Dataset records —
════════════════
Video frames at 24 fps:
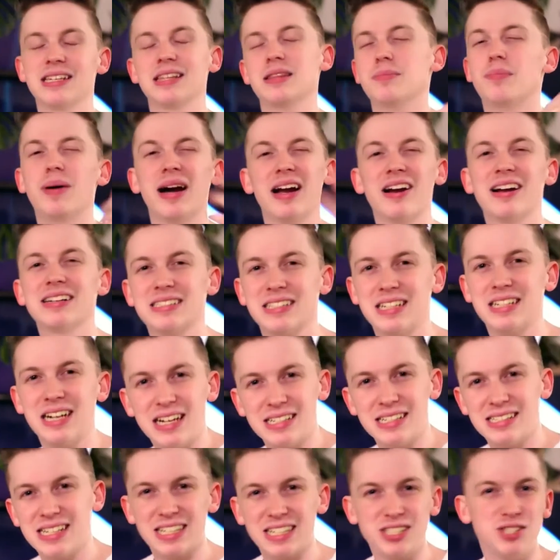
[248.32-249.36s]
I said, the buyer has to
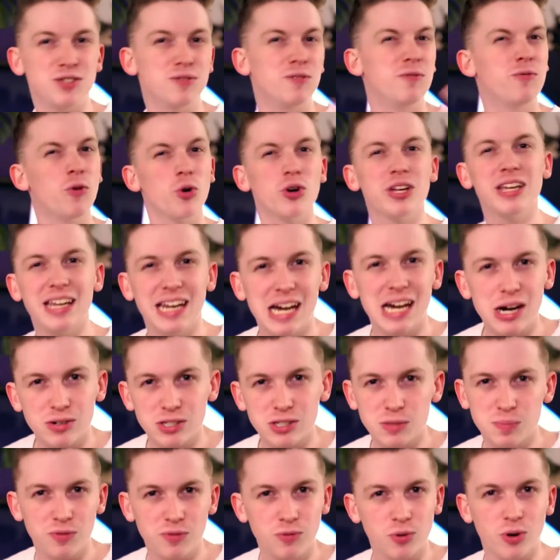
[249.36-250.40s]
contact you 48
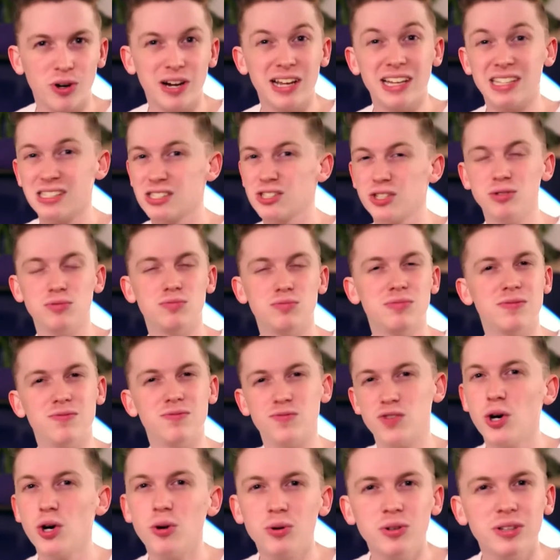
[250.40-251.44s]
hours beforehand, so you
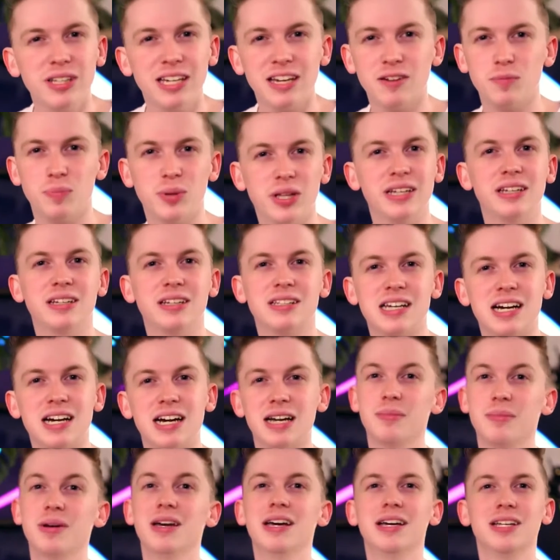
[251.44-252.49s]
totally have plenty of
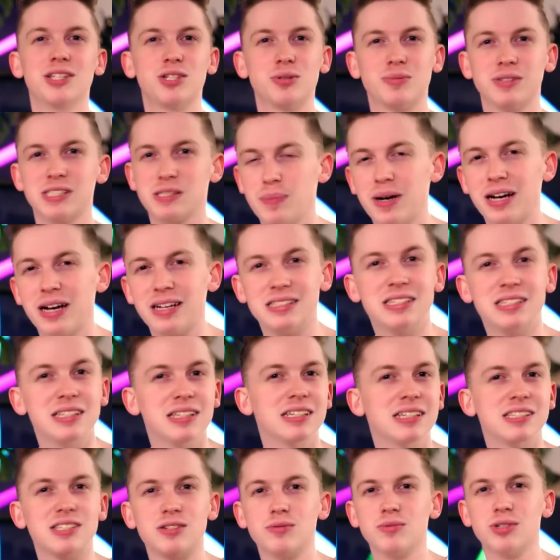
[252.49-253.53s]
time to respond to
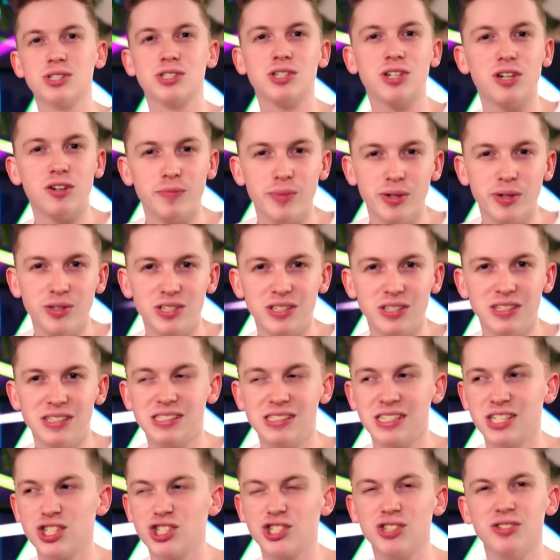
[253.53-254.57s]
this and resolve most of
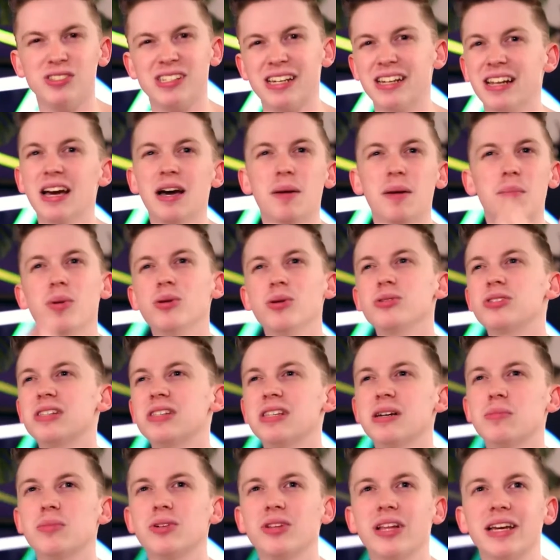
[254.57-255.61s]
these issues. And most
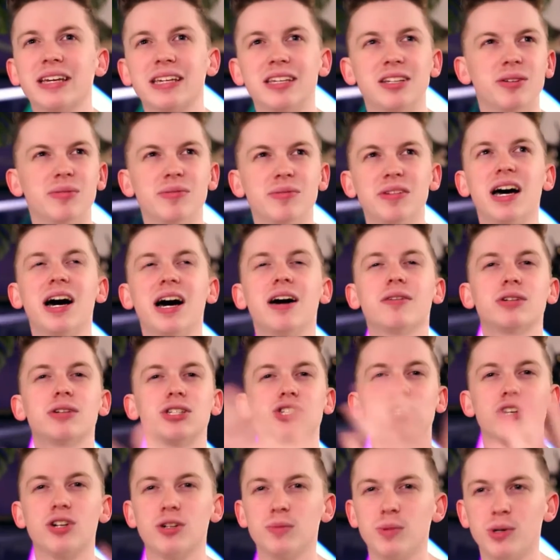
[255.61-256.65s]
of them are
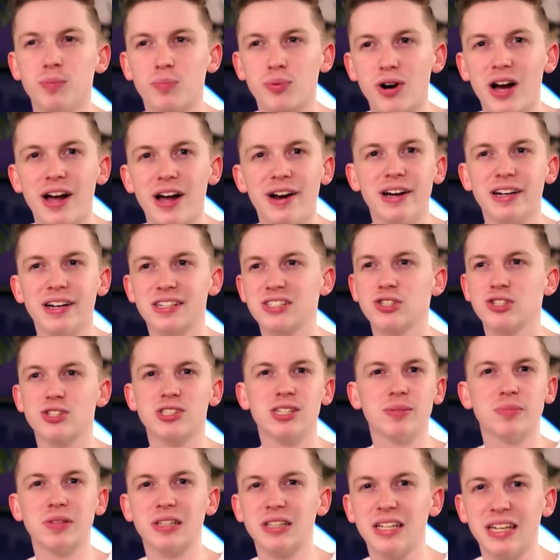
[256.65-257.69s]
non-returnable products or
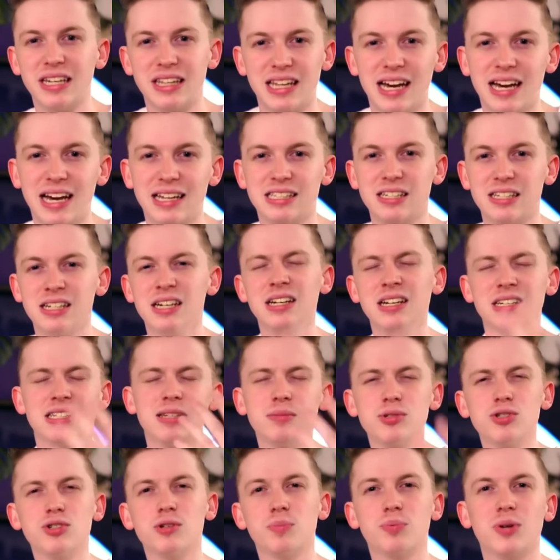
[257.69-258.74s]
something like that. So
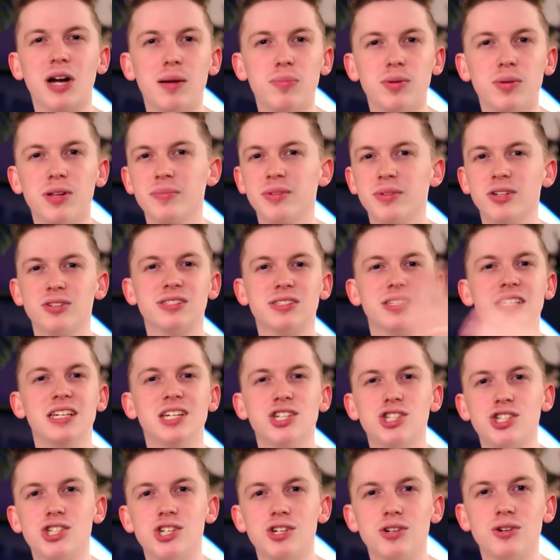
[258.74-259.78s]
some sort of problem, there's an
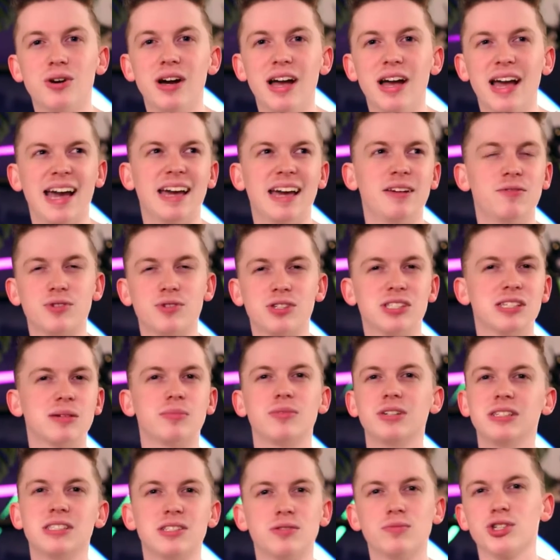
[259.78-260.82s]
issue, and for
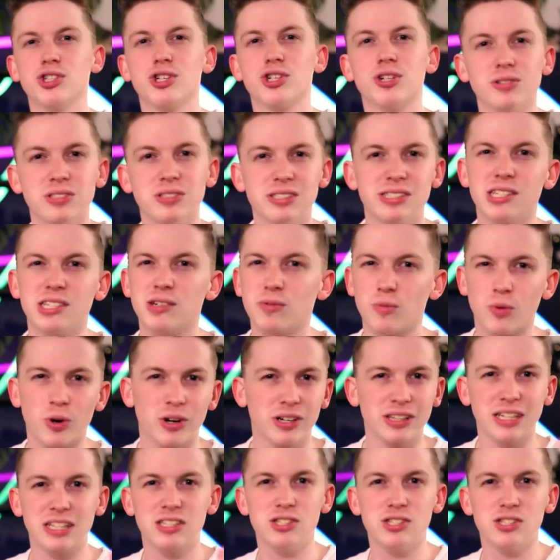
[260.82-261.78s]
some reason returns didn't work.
════════════════
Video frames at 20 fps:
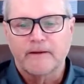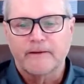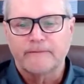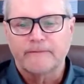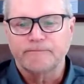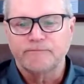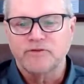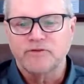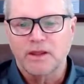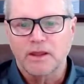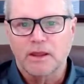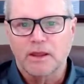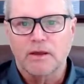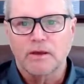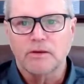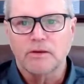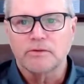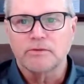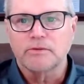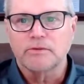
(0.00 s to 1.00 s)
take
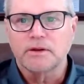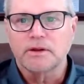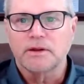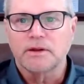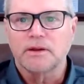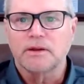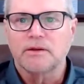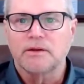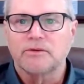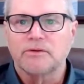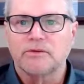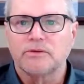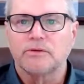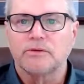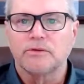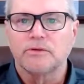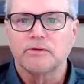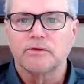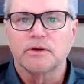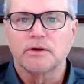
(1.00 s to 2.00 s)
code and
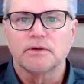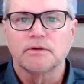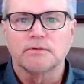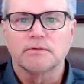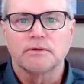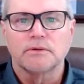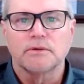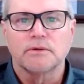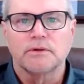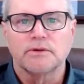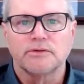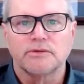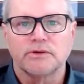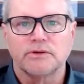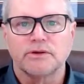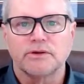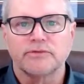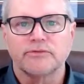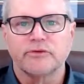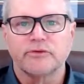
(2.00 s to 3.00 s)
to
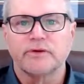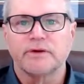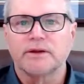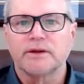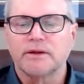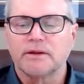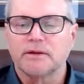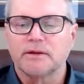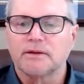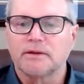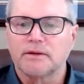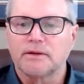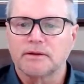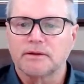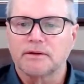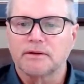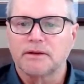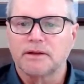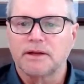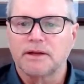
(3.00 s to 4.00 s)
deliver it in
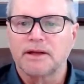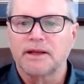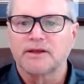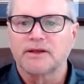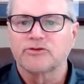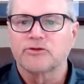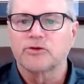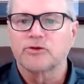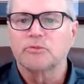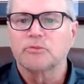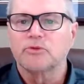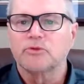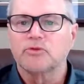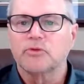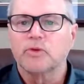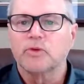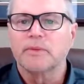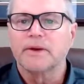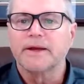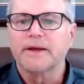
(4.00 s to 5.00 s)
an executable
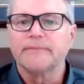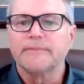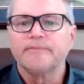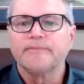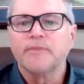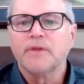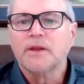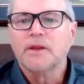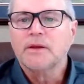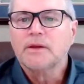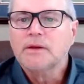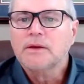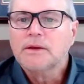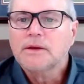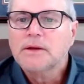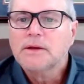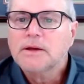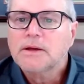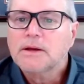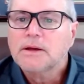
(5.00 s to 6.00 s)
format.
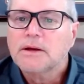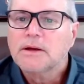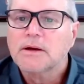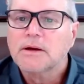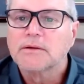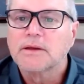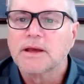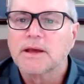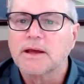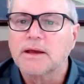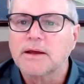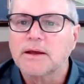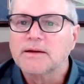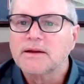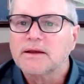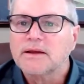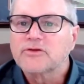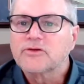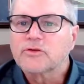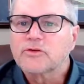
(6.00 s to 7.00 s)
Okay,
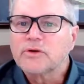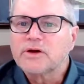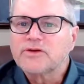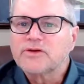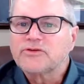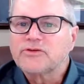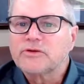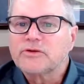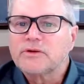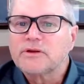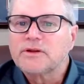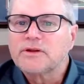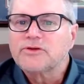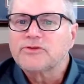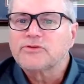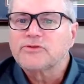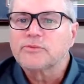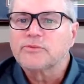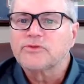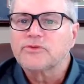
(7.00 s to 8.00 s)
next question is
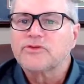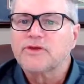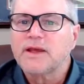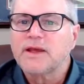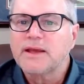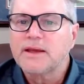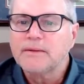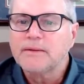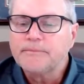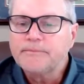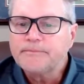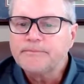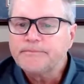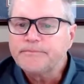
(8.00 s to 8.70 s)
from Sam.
════════════════
To do — Look through the entries and return each line that has the word "Video" in it.

Response area —
Video frames at 24 fps:
Video frames at 20 fps:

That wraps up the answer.